Amnesty and University Response to Incidents Requiring Medical Assistance

In 2012, a bill was passed to amend the Michigan Liquor Control Code Act 58 of 1998, 436.1703 to help reduce the fear of legal consequences of receiving a minor in possession ticket when one seeks help for themselves or others due to alcohol-related medical emergencies.  In 2017, a similar bill became effective to amend the Michigan Compiled Law, 333.7404, to remove legal consequences of arrest for a drug charge for those who seek help for themselves or others due to drug overdose medical emergencies. 
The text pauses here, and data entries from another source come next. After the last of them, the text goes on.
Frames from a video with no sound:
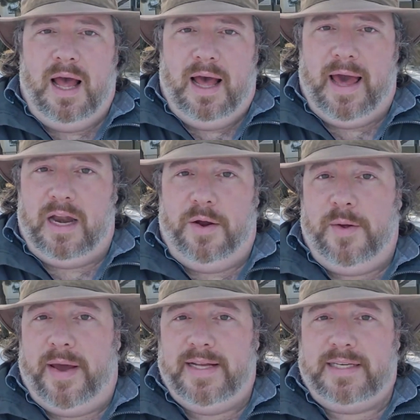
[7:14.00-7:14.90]
I don't know.
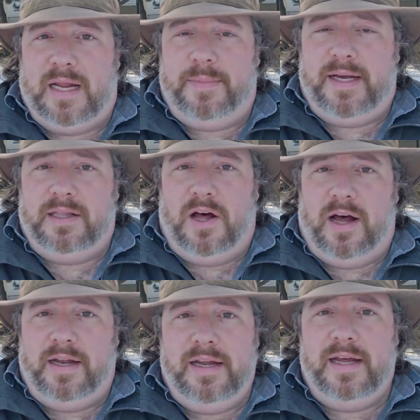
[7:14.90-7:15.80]
Anyway, it's got a big
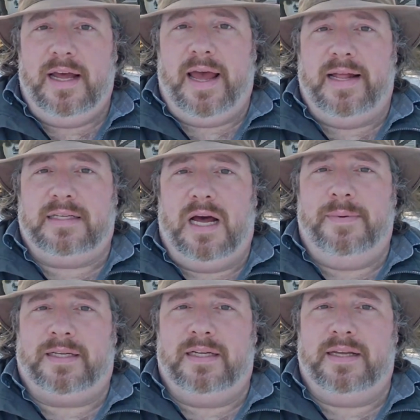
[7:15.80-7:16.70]
lawn, and it's got a
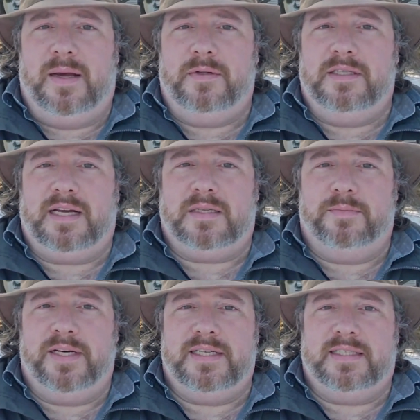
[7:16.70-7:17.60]
picnic table. It's got some
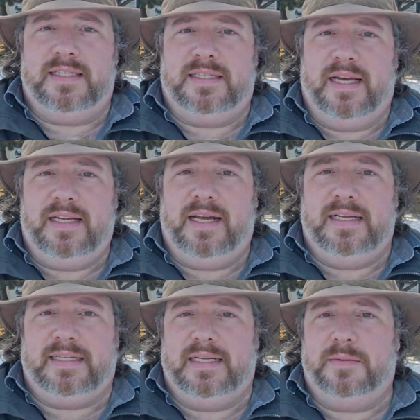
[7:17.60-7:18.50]
places to sit, and
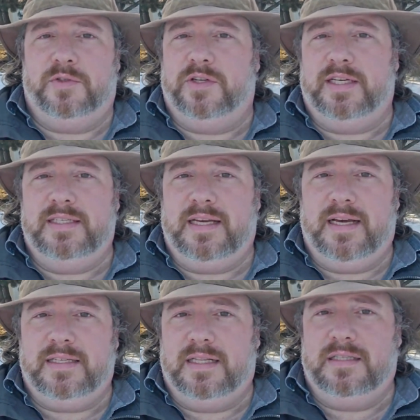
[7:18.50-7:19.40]
it's got some trees,
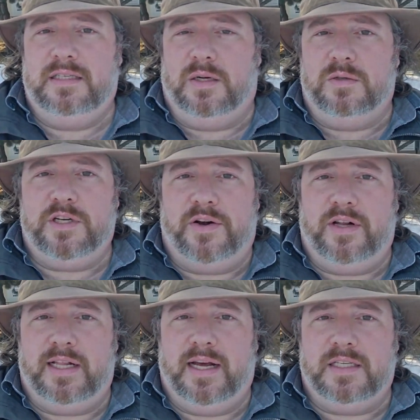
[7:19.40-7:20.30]
and it's
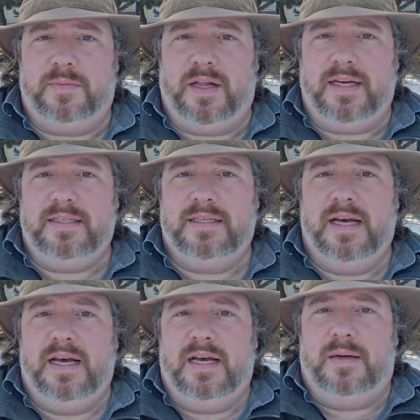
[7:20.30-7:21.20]
generally a nice place.
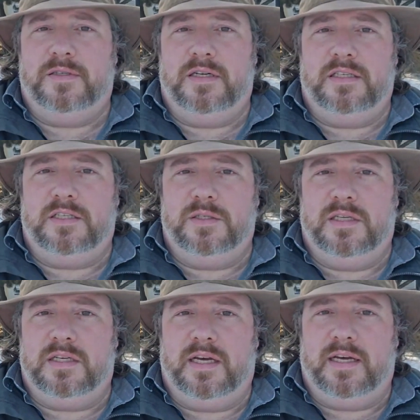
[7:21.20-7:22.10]
I'm sure it's used
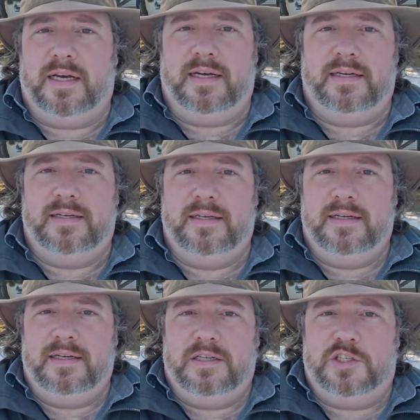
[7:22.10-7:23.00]
as a
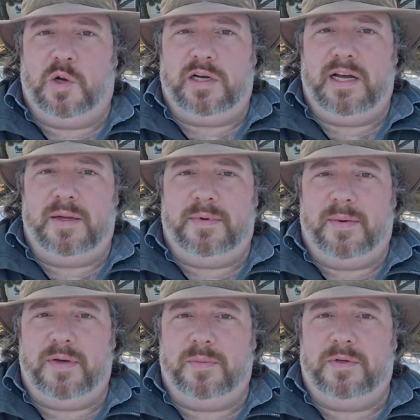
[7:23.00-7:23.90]
shortcut by
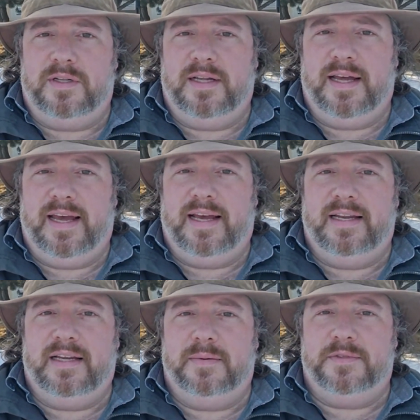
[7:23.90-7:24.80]
people,
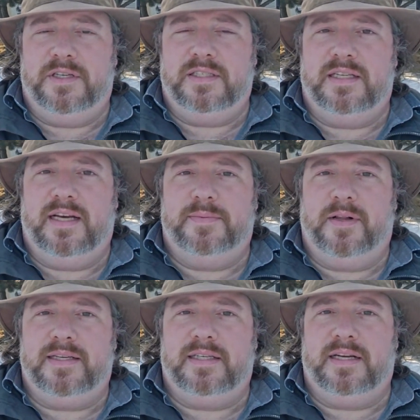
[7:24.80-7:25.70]
and I'm sure it's a nice
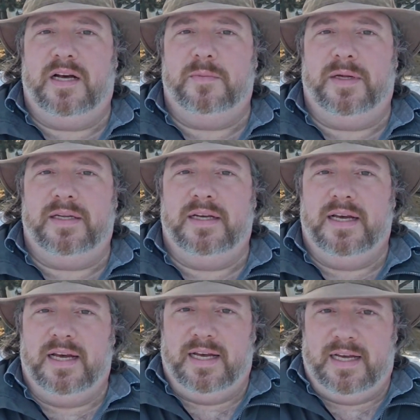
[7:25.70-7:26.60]
place to come and
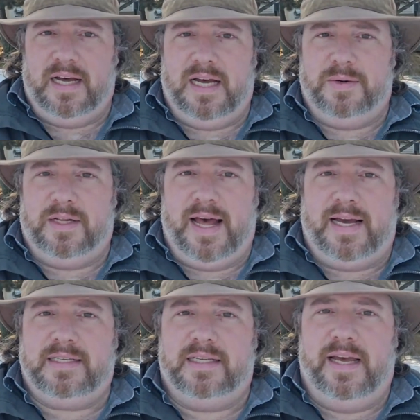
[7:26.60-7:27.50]

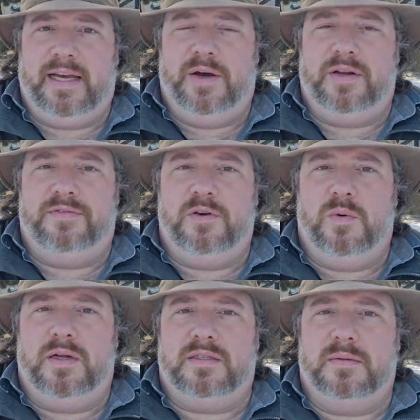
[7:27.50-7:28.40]
relax and hang out if you
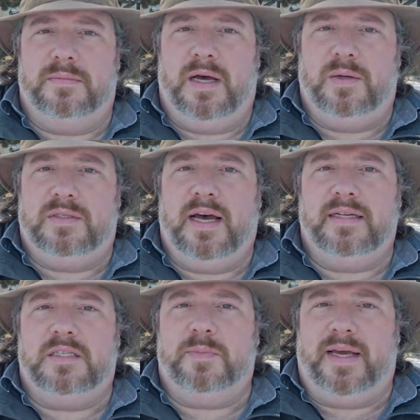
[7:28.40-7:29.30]
want some
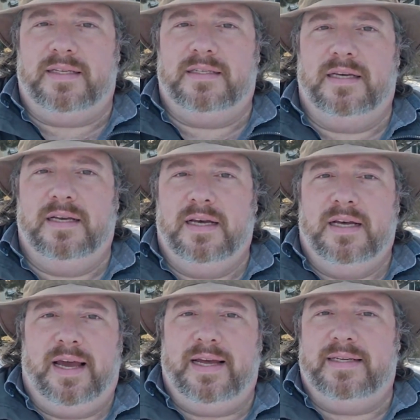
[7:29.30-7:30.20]
outside space
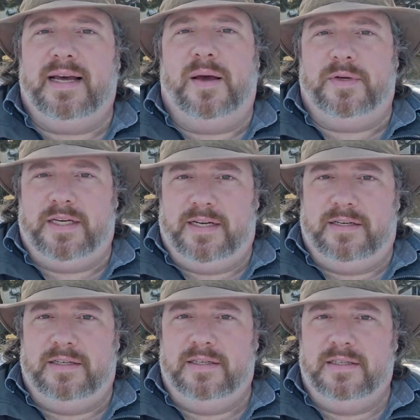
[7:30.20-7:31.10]
any time of
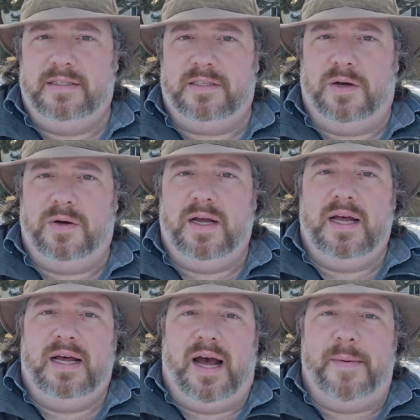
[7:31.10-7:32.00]
year. So
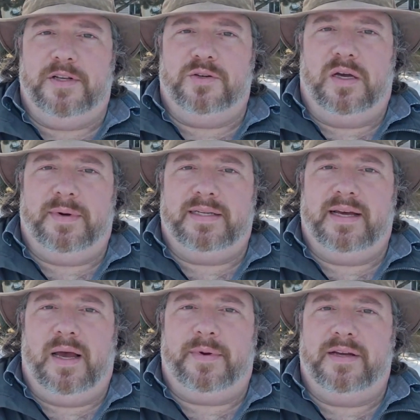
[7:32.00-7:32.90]
I'm enjoying my
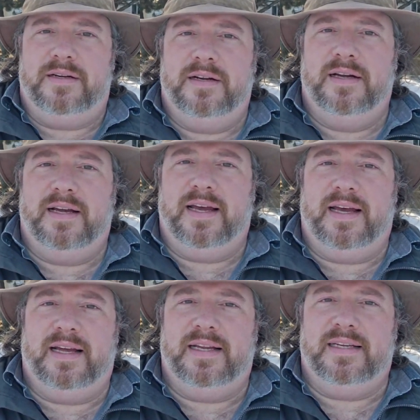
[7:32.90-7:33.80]
time here,
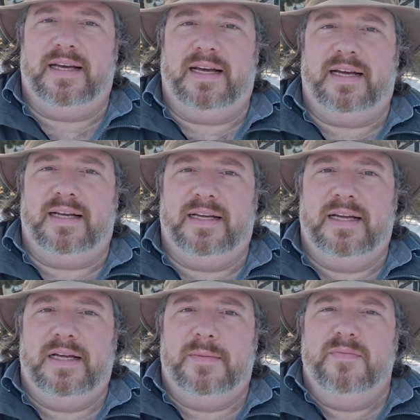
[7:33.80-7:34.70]
and
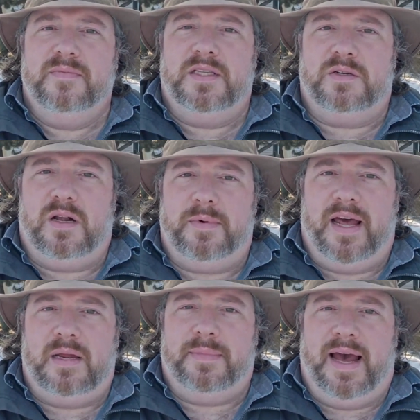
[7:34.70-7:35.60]
soon I'll be
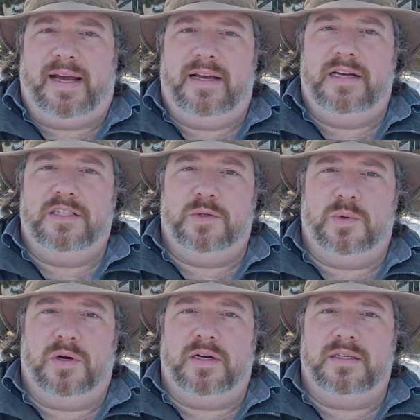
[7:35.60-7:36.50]
heading back
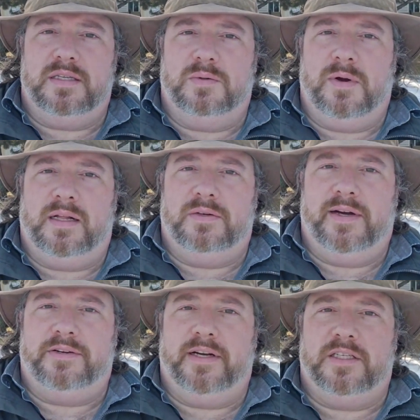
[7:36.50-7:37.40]
towards Rutland
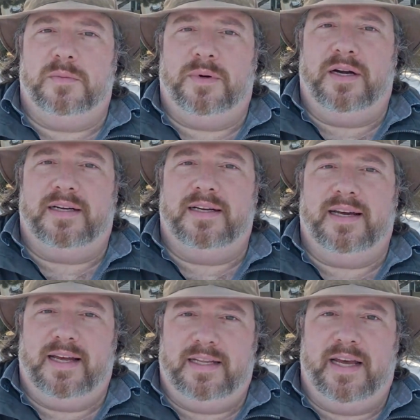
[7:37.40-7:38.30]
Recreation Park
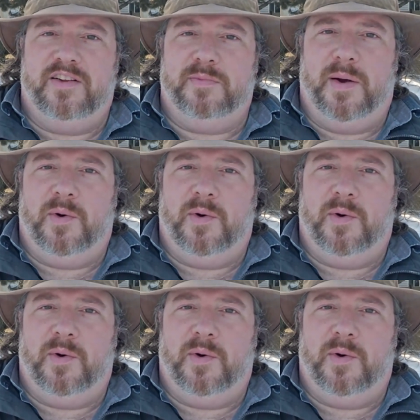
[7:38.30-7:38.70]
and the end of my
·     In cases of intoxication for alcohol or drug poisoning, the primary concern is the health and safety of the individual(s) involved.

·     Individuals are strongly encouraged to call for medical assistance for themselves or for a friend/acquaintance who is dangerously intoxicated.

·     Unless there are extenuating circumstances, no student seeking medical treatment for an alcohol or drug overdose on campus will be subject to legal issues by the GVSU Police Department or the Ottawa County Sherriff’s Office for the sole violation of using or possessing personal amounts of alcohol or drugs. 

·     This policy extends to another student seeking help for the intoxicated student unless there are extenuating circumstances.

·     Students may still be required to attend alcohol or drug education services as a result of an incident.

·     Students or other individuals who become incapacitated as a result of drinking, drug usage, or a medical condition that requires emergency medical care will be financially responsible for the costs of the medical care including ambulance and/or hospitalization costs, and associated costs for returning to campus if applicable.

 

The purpose of Amnesty is to encourage you to seek appropriate help in emergency situations, particularly those involving alcohol or other drugs. Deciding whether to call 911 is not always easy. Even if you're not sure, we urge you to err on the side of caution and make the call.